### Data excerpts:
**********

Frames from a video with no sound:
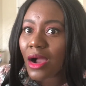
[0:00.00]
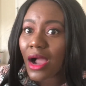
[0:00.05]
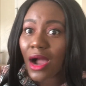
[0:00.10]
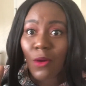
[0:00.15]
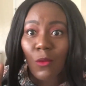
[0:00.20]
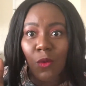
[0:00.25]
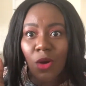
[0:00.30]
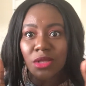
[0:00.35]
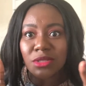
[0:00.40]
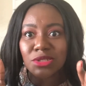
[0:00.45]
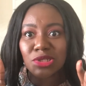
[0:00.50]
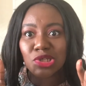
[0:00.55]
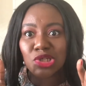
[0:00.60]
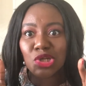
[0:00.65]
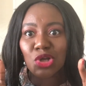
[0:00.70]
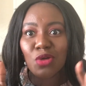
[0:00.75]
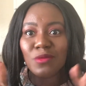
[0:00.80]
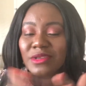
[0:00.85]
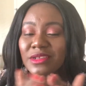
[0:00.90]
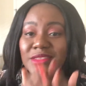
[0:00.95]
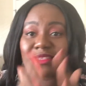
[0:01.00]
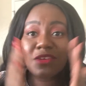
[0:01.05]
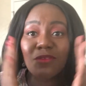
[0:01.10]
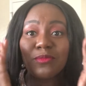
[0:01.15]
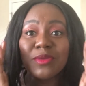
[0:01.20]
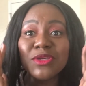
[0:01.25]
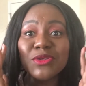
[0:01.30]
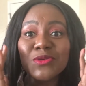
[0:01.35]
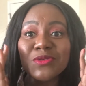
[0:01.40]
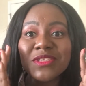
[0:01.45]
I want to know, because I've
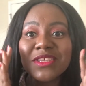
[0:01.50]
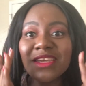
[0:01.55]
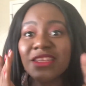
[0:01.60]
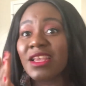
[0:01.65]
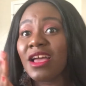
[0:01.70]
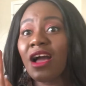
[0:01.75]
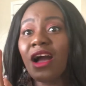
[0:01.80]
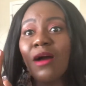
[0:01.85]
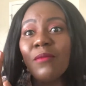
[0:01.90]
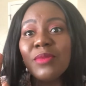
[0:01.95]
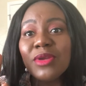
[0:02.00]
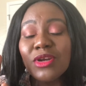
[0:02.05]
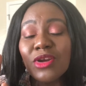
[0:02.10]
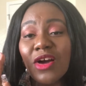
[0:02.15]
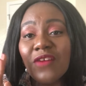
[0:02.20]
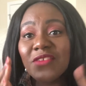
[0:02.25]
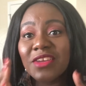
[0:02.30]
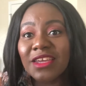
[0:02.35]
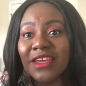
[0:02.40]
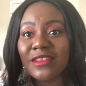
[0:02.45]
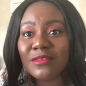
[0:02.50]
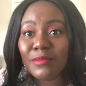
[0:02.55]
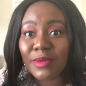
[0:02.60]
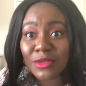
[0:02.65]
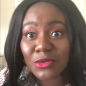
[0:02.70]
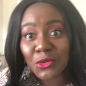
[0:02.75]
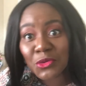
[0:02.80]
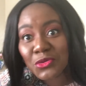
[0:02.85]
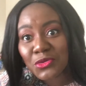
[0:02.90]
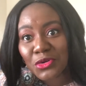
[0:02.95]
been using it, been loving it,
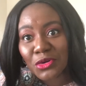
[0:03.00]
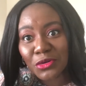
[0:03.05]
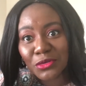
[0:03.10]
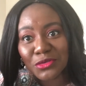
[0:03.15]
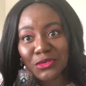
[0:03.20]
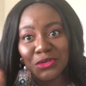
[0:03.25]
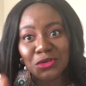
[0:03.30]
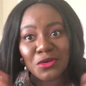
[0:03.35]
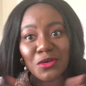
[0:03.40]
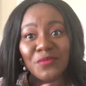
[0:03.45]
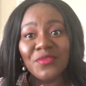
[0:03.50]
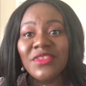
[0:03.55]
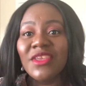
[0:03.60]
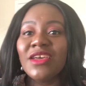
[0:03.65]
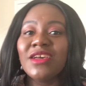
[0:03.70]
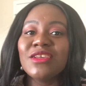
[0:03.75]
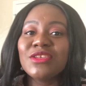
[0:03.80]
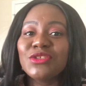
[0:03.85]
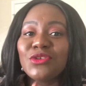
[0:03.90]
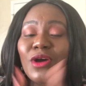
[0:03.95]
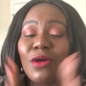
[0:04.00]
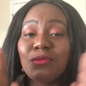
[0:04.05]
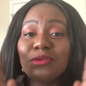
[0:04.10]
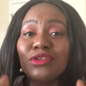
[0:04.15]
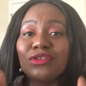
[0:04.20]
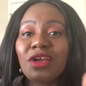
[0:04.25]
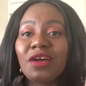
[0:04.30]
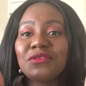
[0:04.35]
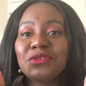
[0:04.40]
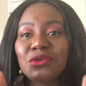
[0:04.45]
but who knows, So I would
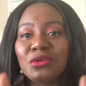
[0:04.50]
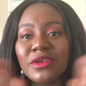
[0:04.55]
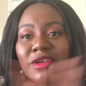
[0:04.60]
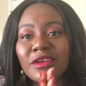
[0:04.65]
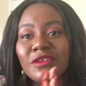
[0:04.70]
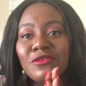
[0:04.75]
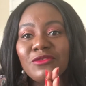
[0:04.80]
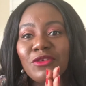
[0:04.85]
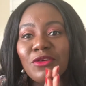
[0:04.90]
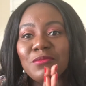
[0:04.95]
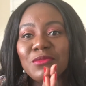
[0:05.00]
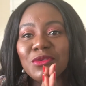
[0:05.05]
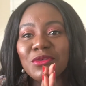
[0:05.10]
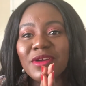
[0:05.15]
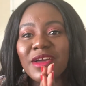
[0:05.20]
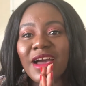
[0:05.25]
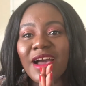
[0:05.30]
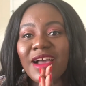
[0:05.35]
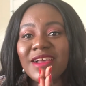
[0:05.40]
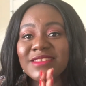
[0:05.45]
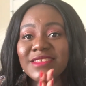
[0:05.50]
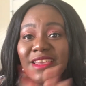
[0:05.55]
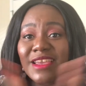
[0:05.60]
love to hear from you guys.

**********

### Task brief:
The material above is to be output exactly, with each picture left out.

### Result:
Frames from a video with no sound:
[0:00.00]
[0:00.05]
[0:00.10]
[0:00.15]
[0:00.20]
[0:00.25]
[0:00.30]
[0:00.35]
[0:00.40]
[0:00.45]
[0:00.50]
[0:00.55]
[0:00.60]
[0:00.65]
[0:00.70]
[0:00.75]
[0:00.80]
[0:00.85]
[0:00.90]
[0:00.95]
[0:01.00]
[0:01.05]
[0:01.10]
[0:01.15]
[0:01.20]
[0:01.25]
[0:01.30]
[0:01.35]
[0:01.40]
[0:01.45]
I want to know, because I've
[0:01.50]
[0:01.55]
[0:01.60]
[0:01.65]
[0:01.70]
[0:01.75]
[0:01.80]
[0:01.85]
[0:01.90]
[0:01.95]
[0:02.00]
[0:02.05]
[0:02.10]
[0:02.15]
[0:02.20]
[0:02.25]
[0:02.30]
[0:02.35]
[0:02.40]
[0:02.45]
[0:02.50]
[0:02.55]
[0:02.60]
[0:02.65]
[0:02.70]
[0:02.75]
[0:02.80]
[0:02.85]
[0:02.90]
[0:02.95]
been using it, been loving it,
[0:03.00]
[0:03.05]
[0:03.10]
[0:03.15]
[0:03.20]
[0:03.25]
[0:03.30]
[0:03.35]
[0:03.40]
[0:03.45]
[0:03.50]
[0:03.55]
[0:03.60]
[0:03.65]
[0:03.70]
[0:03.75]
[0:03.80]
[0:03.85]
[0:03.90]
[0:03.95]
[0:04.00]
[0:04.05]
[0:04.10]
[0:04.15]
[0:04.20]
[0:04.25]
[0:04.30]
[0:04.35]
[0:04.40]
[0:04.45]
but who knows, So I would
[0:04.50]
[0:04.55]
[0:04.60]
[0:04.65]
[0:04.70]
[0:04.75]
[0:04.80]
[0:04.85]
[0:04.90]
[0:04.95]
[0:05.00]
[0:05.05]
[0:05.10]
[0:05.15]
[0:05.20]
[0:05.25]
[0:05.30]
[0:05.35]
[0:05.40]
[0:05.45]
[0:05.50]
[0:05.55]
[0:05.60]
love to hear from you guys.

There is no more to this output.